We can define genius a ray of divine wisdom, but it is surprising what Persio will intend as divine wisdom. The author here cites Plato when saying that our soul had abode in heaven before entering the body and, once down in the body, it will be provided with genius/Mercurius, which for Plato other was than the faculty of remembering, so a memory exercise [Mind, memory, not the mental exercise that can be defined so marginal in modern psychology, but the aptitude so important in Alchemy and in ancient mythology instead, Mnemosyne. Something that will require a doubling].
Etymology of the Latin term ‘ inginio’ or to seed.
Seek the etymology of the word genius, that’s all latin. Inginio, from ingenero or do as a seed and generate planting inside a thing [ Totally alchemical concept of the seed of metals, the seed of all things, Mercurius]. The genius does not dwell only into animate things but also in what is thought to be soulless [like the places, known as ingenium loci, today known as ‘genius loci’, instead].

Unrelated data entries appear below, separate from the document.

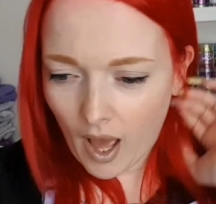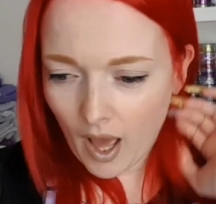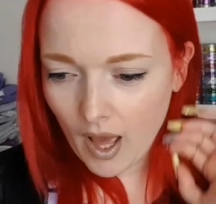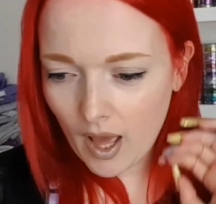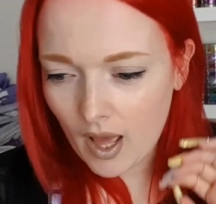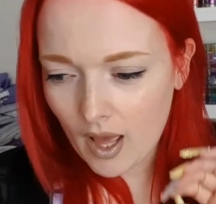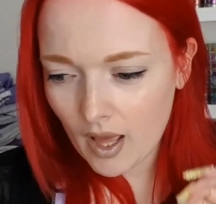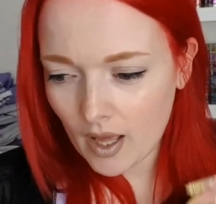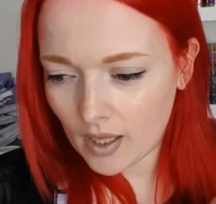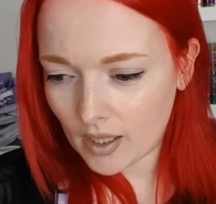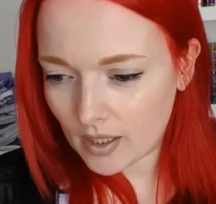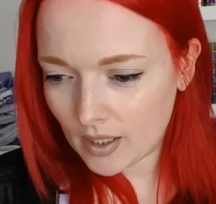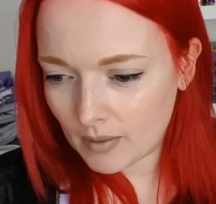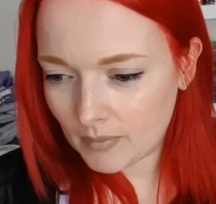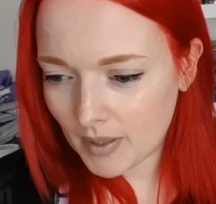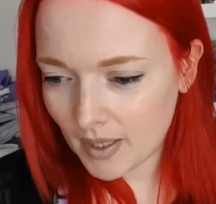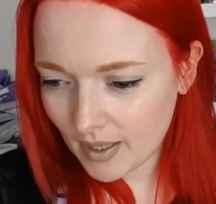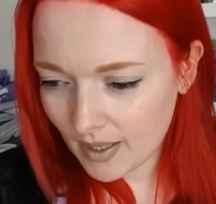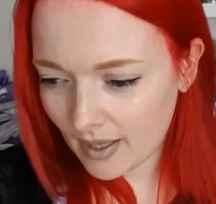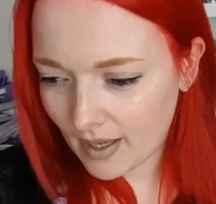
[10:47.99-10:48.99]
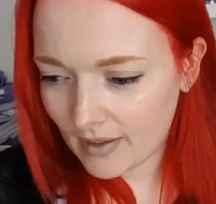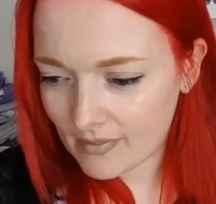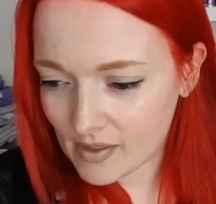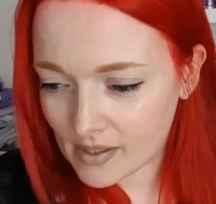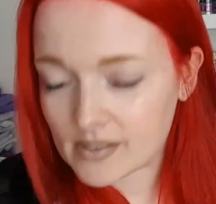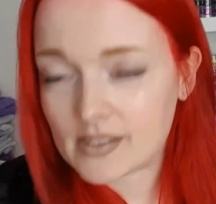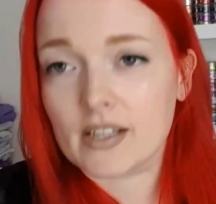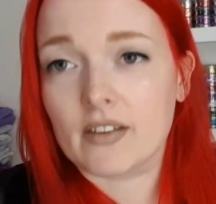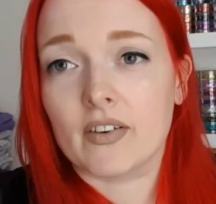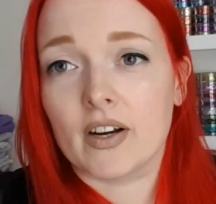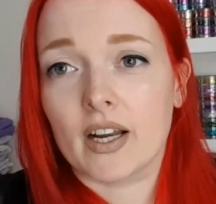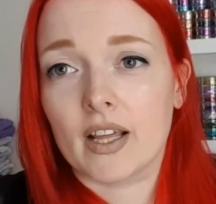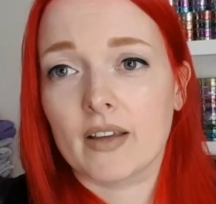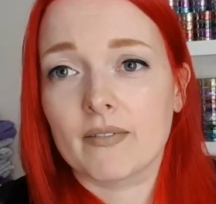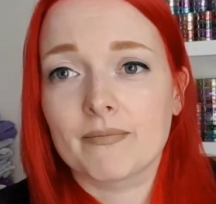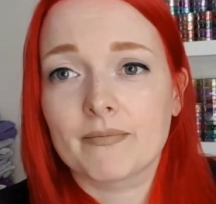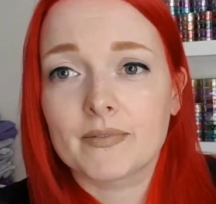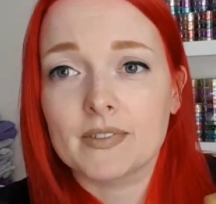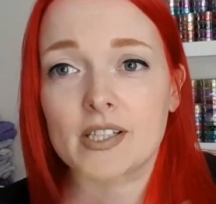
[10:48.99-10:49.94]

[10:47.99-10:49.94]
Um, and that's it really.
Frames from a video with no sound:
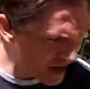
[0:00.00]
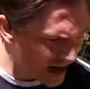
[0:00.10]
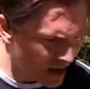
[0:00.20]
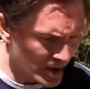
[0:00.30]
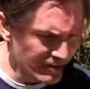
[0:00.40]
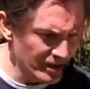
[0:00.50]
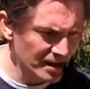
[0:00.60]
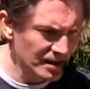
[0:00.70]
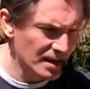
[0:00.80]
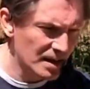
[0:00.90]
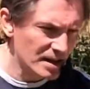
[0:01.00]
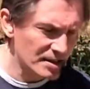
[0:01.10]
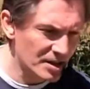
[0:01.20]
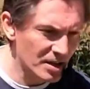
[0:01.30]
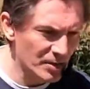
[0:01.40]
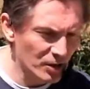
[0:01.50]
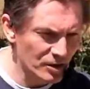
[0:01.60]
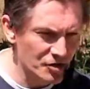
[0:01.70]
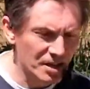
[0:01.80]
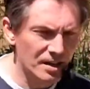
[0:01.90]
However,
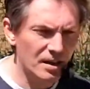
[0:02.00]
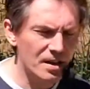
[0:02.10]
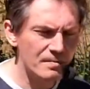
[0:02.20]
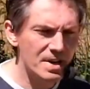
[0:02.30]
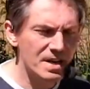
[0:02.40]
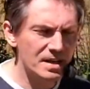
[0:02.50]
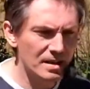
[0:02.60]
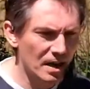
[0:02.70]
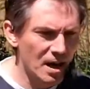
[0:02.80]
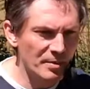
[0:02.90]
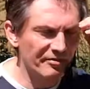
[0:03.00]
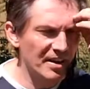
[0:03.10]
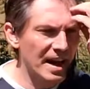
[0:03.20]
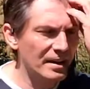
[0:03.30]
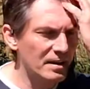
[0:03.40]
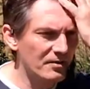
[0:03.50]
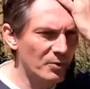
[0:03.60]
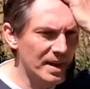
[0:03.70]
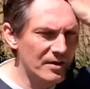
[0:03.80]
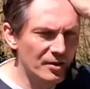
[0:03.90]
terminology, I'm a fan of
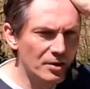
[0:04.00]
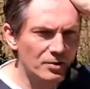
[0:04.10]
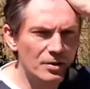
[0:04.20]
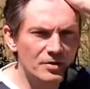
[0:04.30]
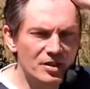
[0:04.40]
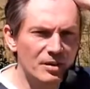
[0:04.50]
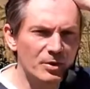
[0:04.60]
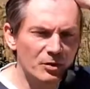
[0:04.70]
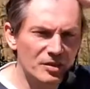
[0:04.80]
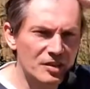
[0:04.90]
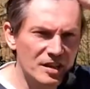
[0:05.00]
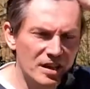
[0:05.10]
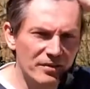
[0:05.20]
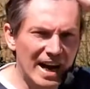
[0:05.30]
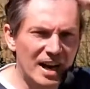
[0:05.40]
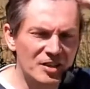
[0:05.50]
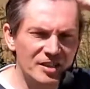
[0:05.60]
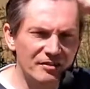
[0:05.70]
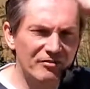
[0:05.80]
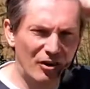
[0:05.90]
whenever you use terminology of actually
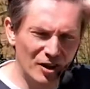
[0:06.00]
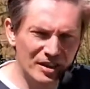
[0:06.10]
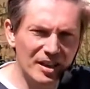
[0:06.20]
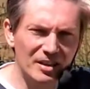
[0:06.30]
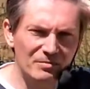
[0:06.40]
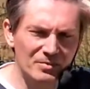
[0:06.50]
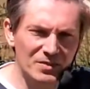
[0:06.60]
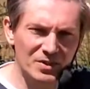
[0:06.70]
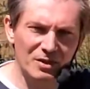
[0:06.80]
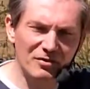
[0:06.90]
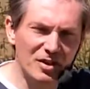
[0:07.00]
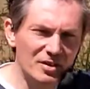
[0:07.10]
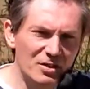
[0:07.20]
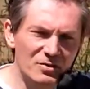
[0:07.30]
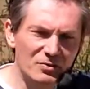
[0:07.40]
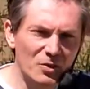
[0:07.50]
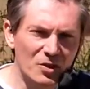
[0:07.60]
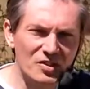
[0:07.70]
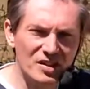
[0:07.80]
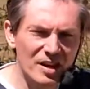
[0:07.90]
defining it. So if I use a
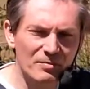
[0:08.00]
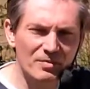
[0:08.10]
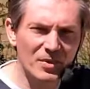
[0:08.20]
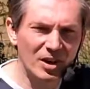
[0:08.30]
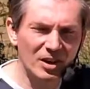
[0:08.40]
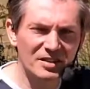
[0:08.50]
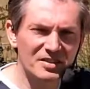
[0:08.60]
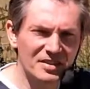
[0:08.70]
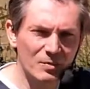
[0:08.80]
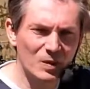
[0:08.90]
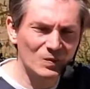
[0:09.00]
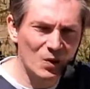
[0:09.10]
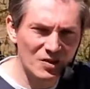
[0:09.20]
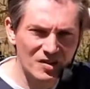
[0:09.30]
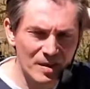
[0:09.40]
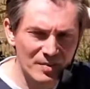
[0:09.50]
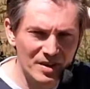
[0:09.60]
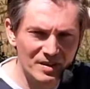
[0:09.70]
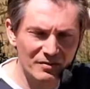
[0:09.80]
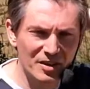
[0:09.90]
rock step, I like to say what a rock step
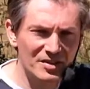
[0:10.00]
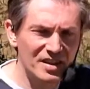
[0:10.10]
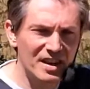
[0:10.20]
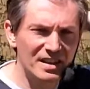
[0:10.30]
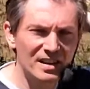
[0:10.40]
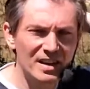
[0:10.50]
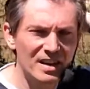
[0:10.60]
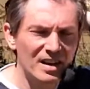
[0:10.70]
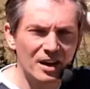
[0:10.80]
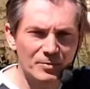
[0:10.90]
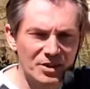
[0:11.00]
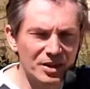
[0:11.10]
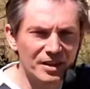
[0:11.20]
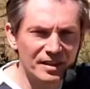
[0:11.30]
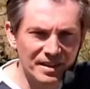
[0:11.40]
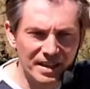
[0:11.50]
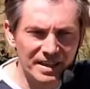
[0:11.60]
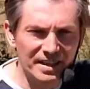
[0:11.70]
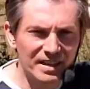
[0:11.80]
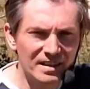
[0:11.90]
is. If I say I'm turning the
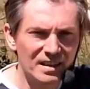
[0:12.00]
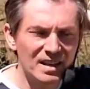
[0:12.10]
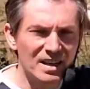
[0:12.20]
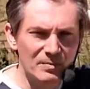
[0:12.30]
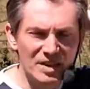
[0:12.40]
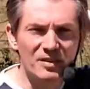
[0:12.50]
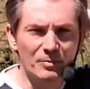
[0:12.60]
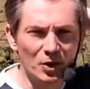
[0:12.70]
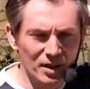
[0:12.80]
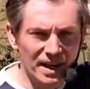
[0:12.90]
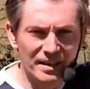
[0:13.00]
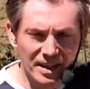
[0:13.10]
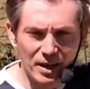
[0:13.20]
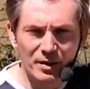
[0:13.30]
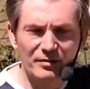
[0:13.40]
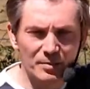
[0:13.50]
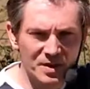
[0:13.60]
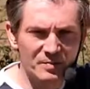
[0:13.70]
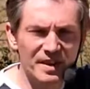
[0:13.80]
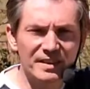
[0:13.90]
lady, it means I'm not letting go. If I'm
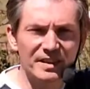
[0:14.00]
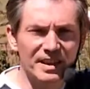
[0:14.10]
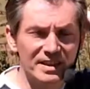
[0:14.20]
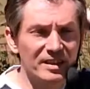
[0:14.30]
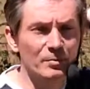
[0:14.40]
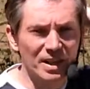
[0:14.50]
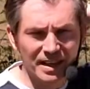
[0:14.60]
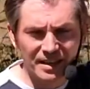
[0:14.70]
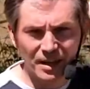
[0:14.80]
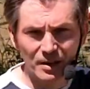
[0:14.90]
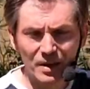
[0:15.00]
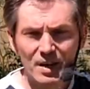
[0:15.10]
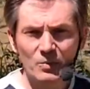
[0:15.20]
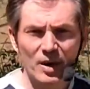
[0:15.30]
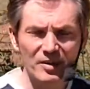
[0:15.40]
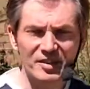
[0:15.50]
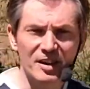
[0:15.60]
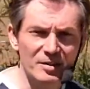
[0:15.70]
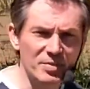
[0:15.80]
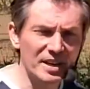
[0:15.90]
spinning the lady, I'm letting go. Whereas in
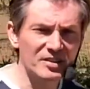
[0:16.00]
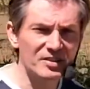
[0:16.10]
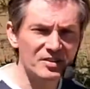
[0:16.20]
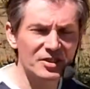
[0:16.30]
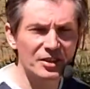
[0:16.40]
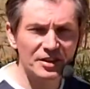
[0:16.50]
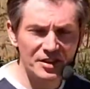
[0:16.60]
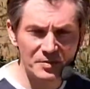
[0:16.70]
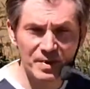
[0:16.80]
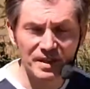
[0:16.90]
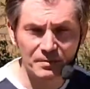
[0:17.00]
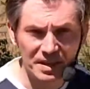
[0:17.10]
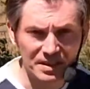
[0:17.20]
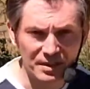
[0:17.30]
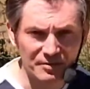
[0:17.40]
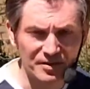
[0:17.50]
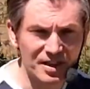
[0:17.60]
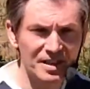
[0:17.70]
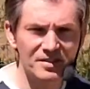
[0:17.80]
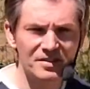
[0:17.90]
other places, turning and spinning mean different
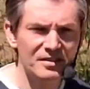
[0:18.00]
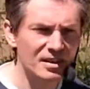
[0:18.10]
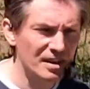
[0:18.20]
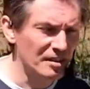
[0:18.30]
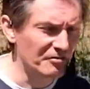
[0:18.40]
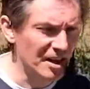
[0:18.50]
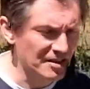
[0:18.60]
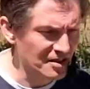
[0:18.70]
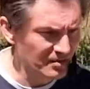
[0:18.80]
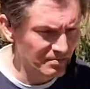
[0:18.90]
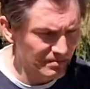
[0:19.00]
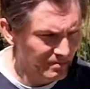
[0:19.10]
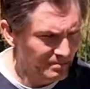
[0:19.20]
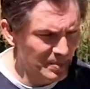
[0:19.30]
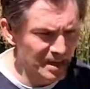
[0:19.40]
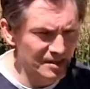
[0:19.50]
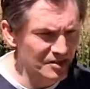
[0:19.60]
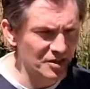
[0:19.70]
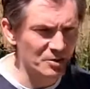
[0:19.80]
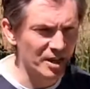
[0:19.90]
things. In fact, I've been in
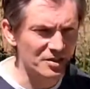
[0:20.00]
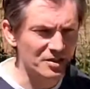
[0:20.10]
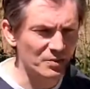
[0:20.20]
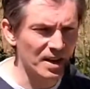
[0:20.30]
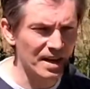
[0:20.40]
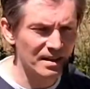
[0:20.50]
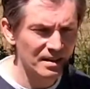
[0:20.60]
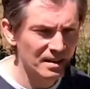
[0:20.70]
situations where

Genius as the source of waters.
Lucretius defines it as a source of waters, waves, sea. Unde mare ingenui fontes externaque longe flumina suppeditant?, or where the native and external sources rivers supply from afar the sea? – Lucretius – They are called geniuses, as they run to the sea because of their natural habit and are not confined or imprisoned because of any artifice of man will, for instance, tanks or other closed places. So for Lucretius, the genius is a natural and inherent power engendered by us. An idea closed to the concept of Mercurius, often represented by the serpent precisely because of its darting. Indeed, it is not said, the gods are those that flow?
Genius as fishing net.
A very consonant definition is the ancient Greek word ‘sagena‘ σαγήνη (sagḗnē, “dragnet”) or fishing net, marine netting. In fact, another symbolic representation of the spirit or alchemical Mercurius is the fishing net.
Genius as the nature of air.
The spirit of animals as well as ours are within the entire body, but as far as Persio knows, it lean to “ ventricelli del cielebro“ [ the latin form for cerebrum is indeed the same cerebrum and not cielebrum, which may instead appears as a mix of cielum [sky] and celeber-celebra [ celebrate], but fourteenth century poets as Cecco d’Ascoli and Boccaccio cite celebrum instead of cerebrum, and concerning ventricelli there can hardy find an established meaning, but ventricelli is used in some central Italian dialects as rolls and rolled shapes at large, so one can argue that ” ventricelli del cielebro” may stand for convolutions of the brain], but further on Persio says its nature is warm and soft, and resembling air.